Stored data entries
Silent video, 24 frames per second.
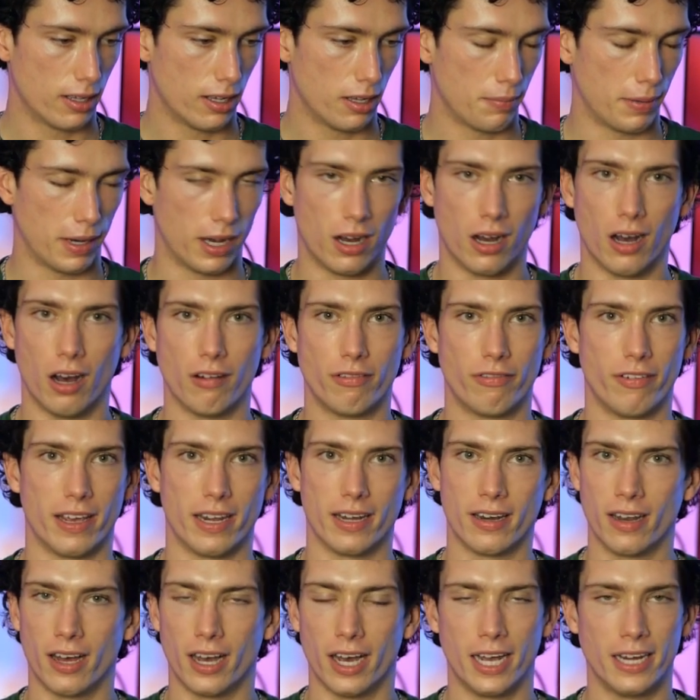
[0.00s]
about
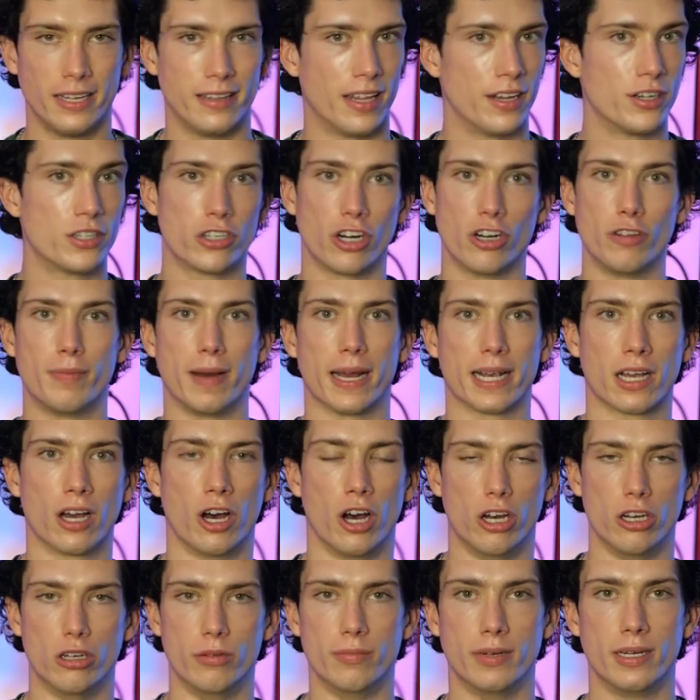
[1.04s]
8:30, then drove back
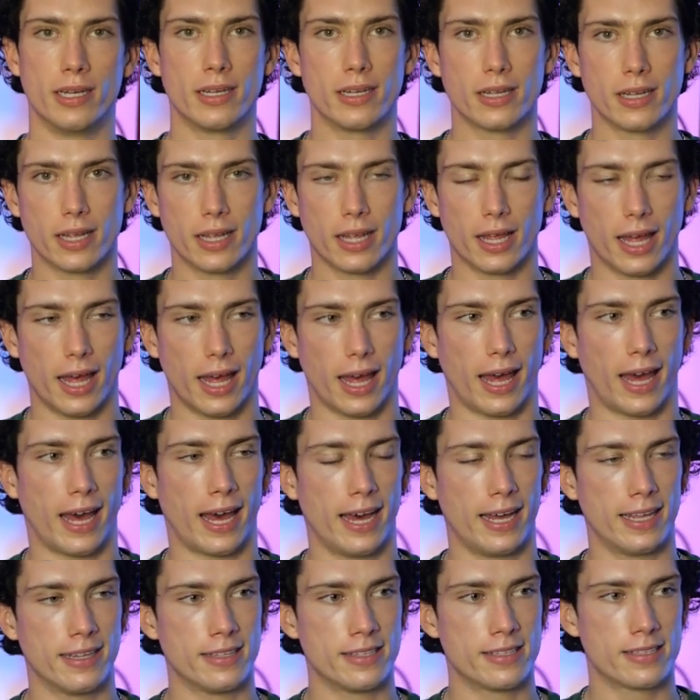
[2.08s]
home.
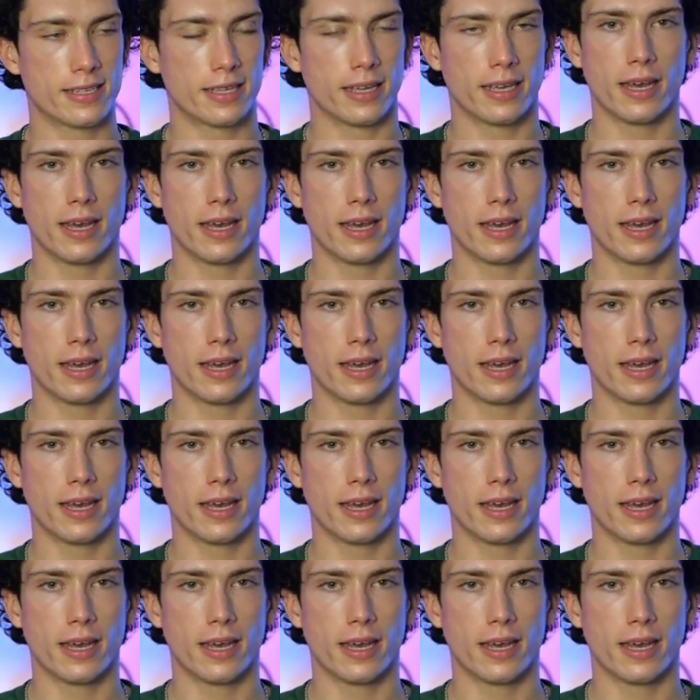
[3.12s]
And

What this task involves: Omit the pictures and set down the records exactly.

Result:
Silent video, 24 frames per second.
[0.00s]
about
[1.04s]
8:30, then drove back
[2.08s]
home.
[3.12s]
And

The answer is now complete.